_ABOUT THIS EXERCISE_:
Exactly reproduce the lines from the one containing "[0:04.00-0:05.00]" through the last line of the data, both ends included, leaving out pictures.

_Dataset records_:
/---
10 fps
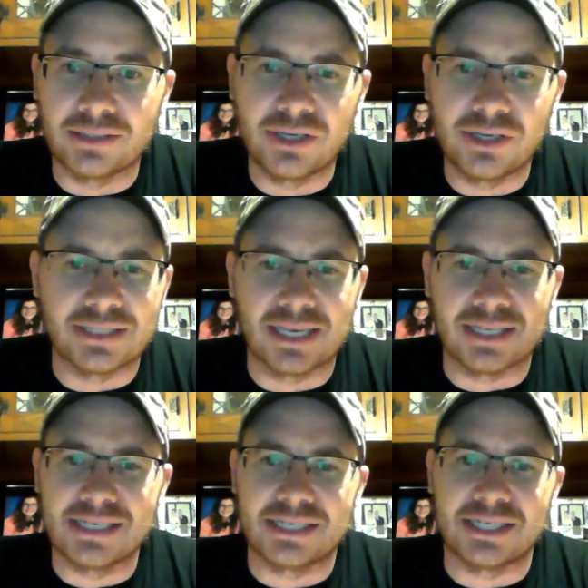Do you guys like
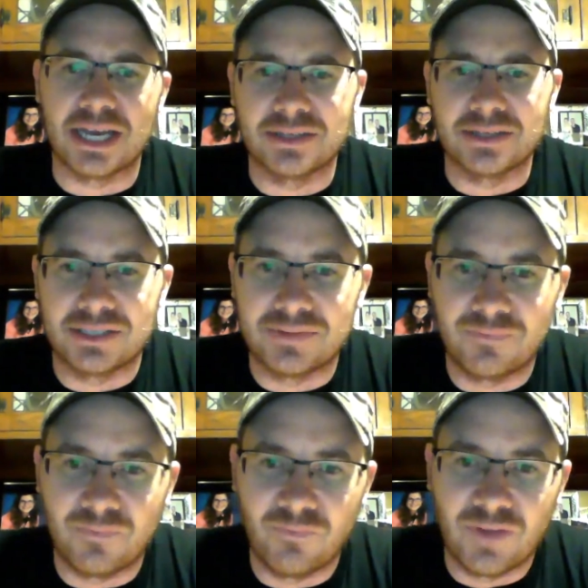these challenge
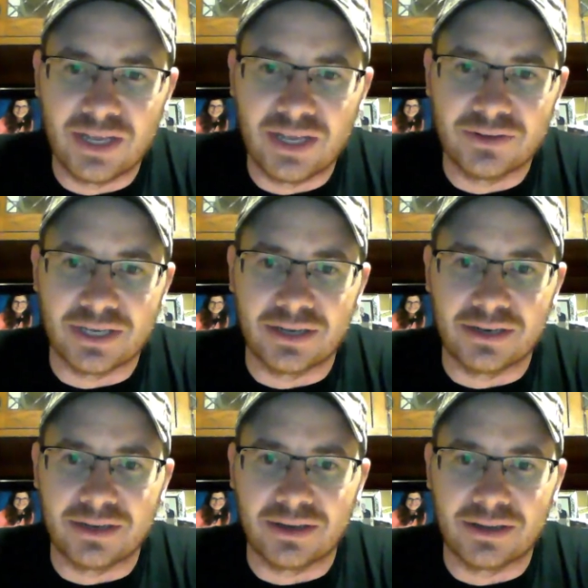videos
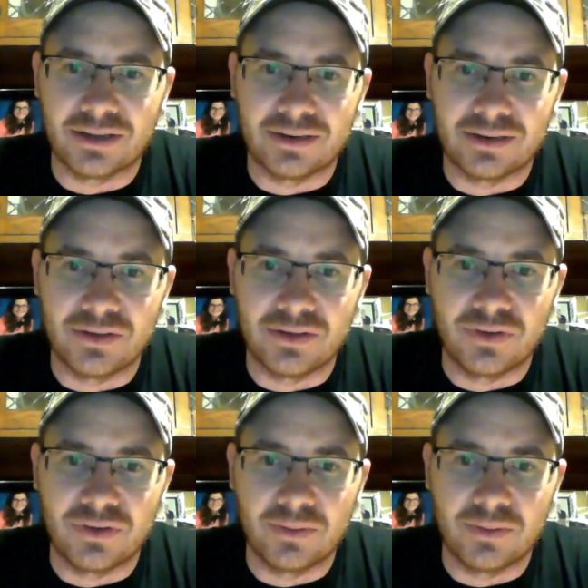on YouTube?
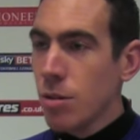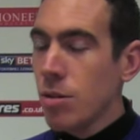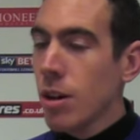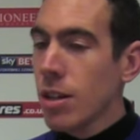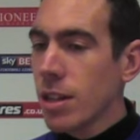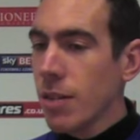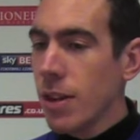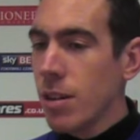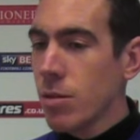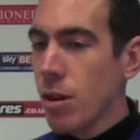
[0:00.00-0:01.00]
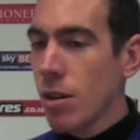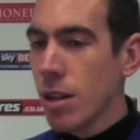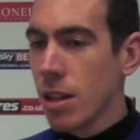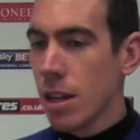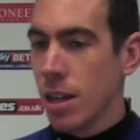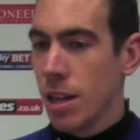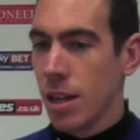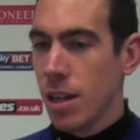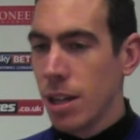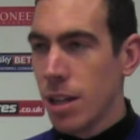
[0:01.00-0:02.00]
I don't know. To be fair, he was talking
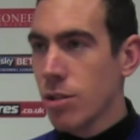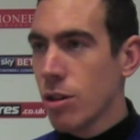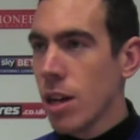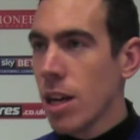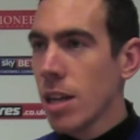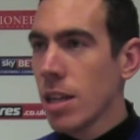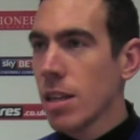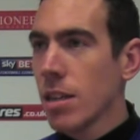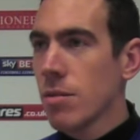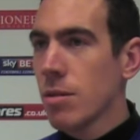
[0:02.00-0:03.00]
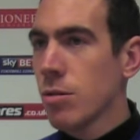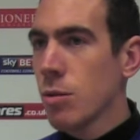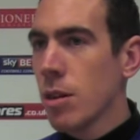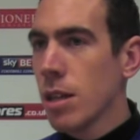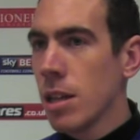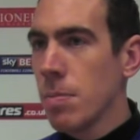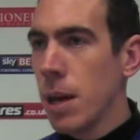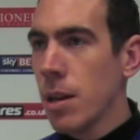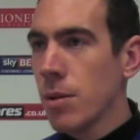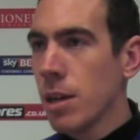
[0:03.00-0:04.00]
to the striker who's wanted to take the
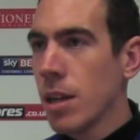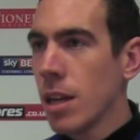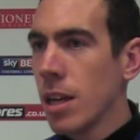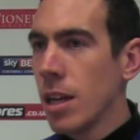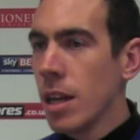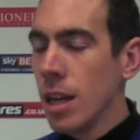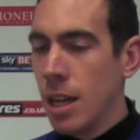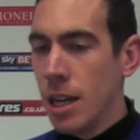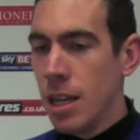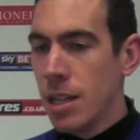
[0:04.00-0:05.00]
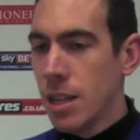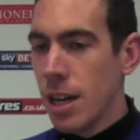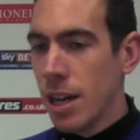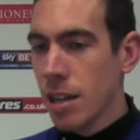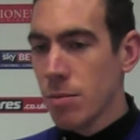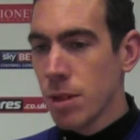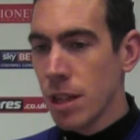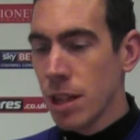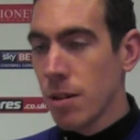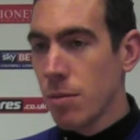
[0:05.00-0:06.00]
penalty, and I heard him
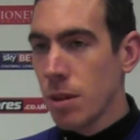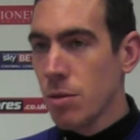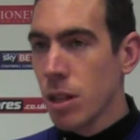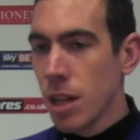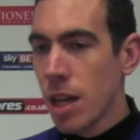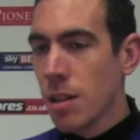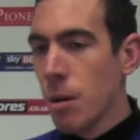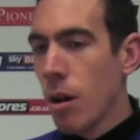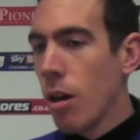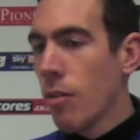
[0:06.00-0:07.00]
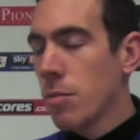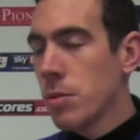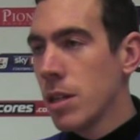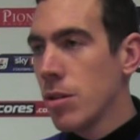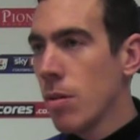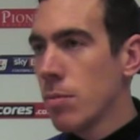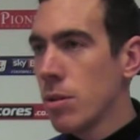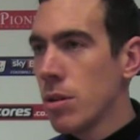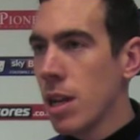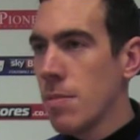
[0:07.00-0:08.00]
saying, when he was taking the ball off, I'm saying no, I'm
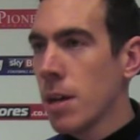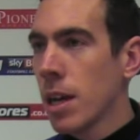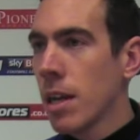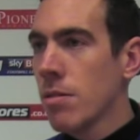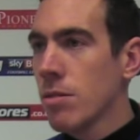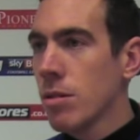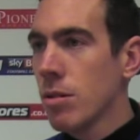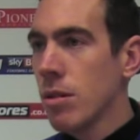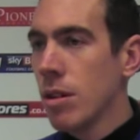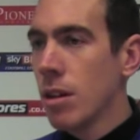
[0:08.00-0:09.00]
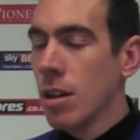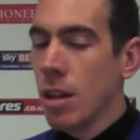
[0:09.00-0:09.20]
doing the same again, so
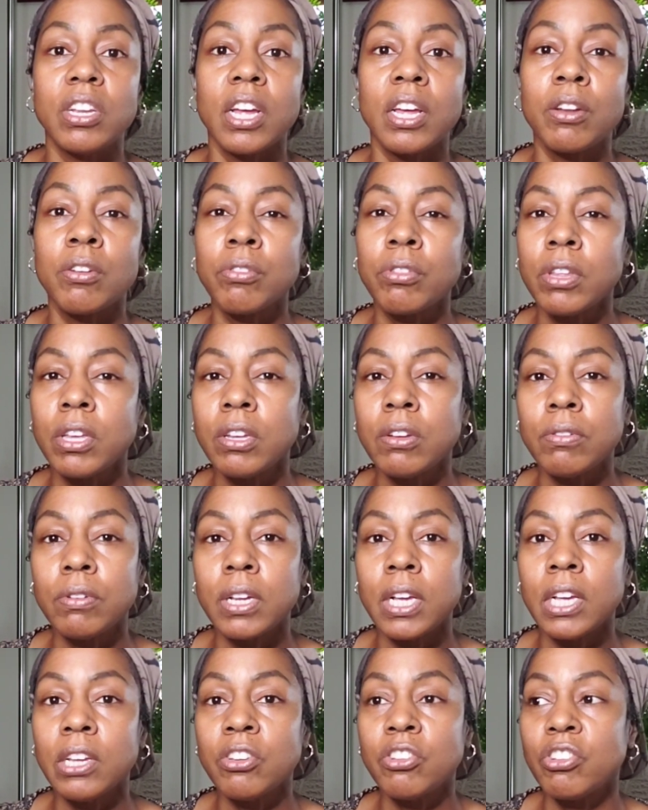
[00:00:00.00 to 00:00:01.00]
I don't think
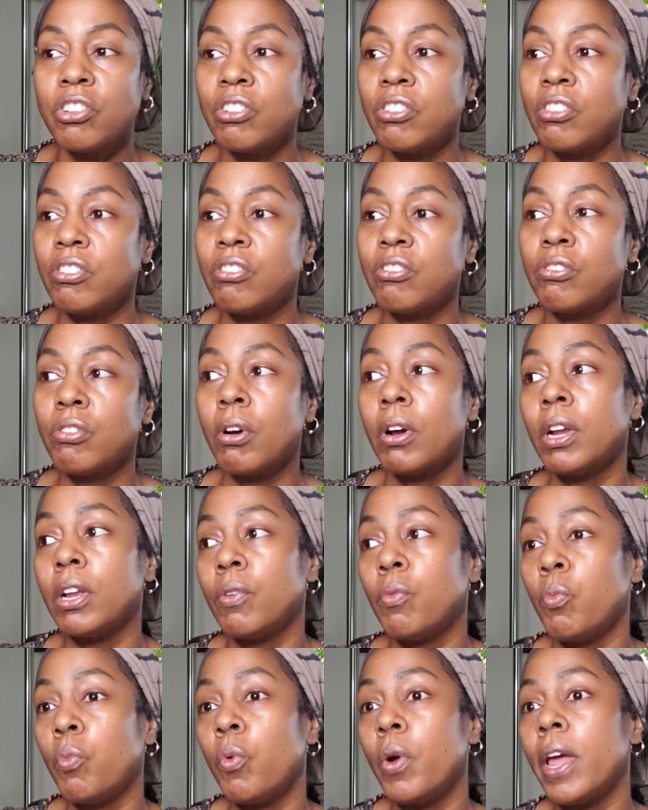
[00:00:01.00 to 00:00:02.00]
creation just started
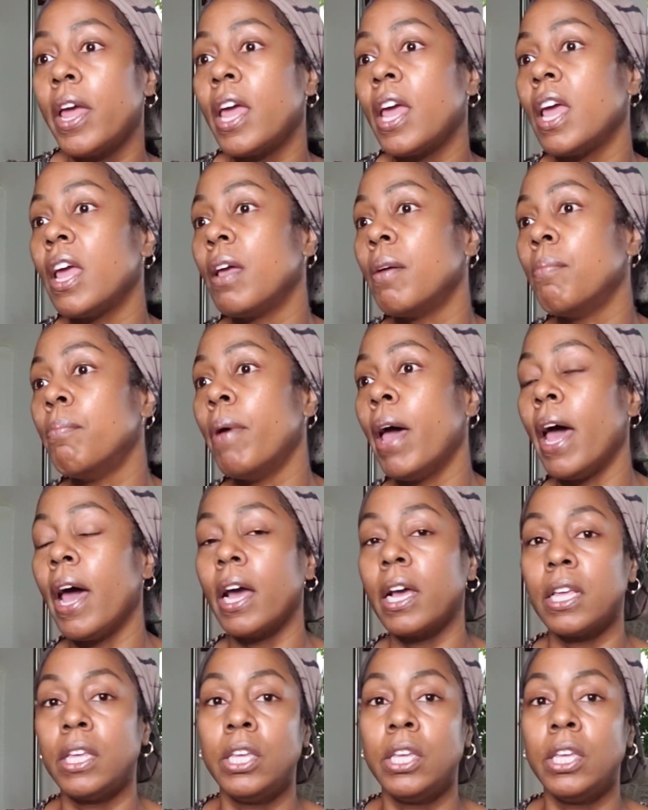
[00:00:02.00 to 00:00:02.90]
way back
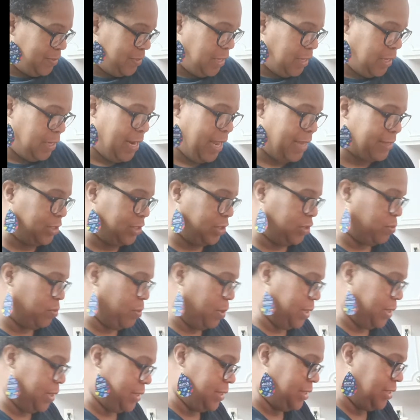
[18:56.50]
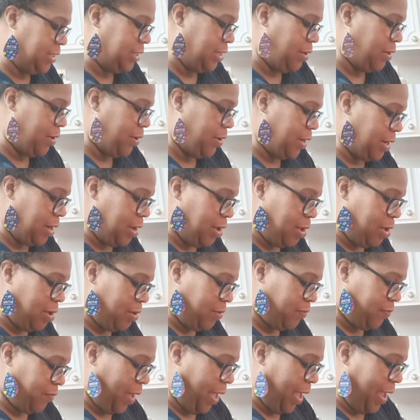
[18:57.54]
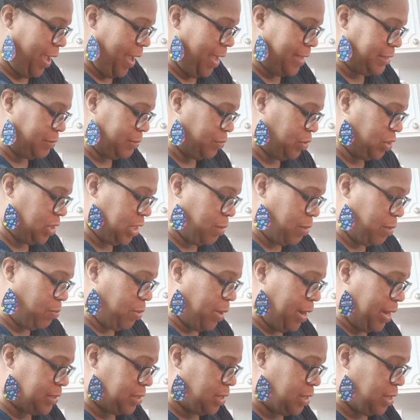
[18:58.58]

and I just wanted to sear it off. I had some chicken breast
\---
_WRITTEN REPLY_:
[0:04.00-0:05.00]
[0:05.00-0:06.00]
penalty, and I heard him
[0:06.00-0:07.00]
[0:07.00-0:08.00]
saying, when he was taking the ball off, I'm saying no, I'm
[0:08.00-0:09.00]
[0:09.00-0:09.20]
doing the same again, so
[00:00:00.00 to 00:00:01.00]
I don't think
[00:00:01.00 to 00:00:02.00]
creation just started
[00:00:02.00 to 00:00:02.90]
way back
[18:56.50]
[18:57.54]
[18:58.58]

and I just wanted to sear it off. I had some chicken breast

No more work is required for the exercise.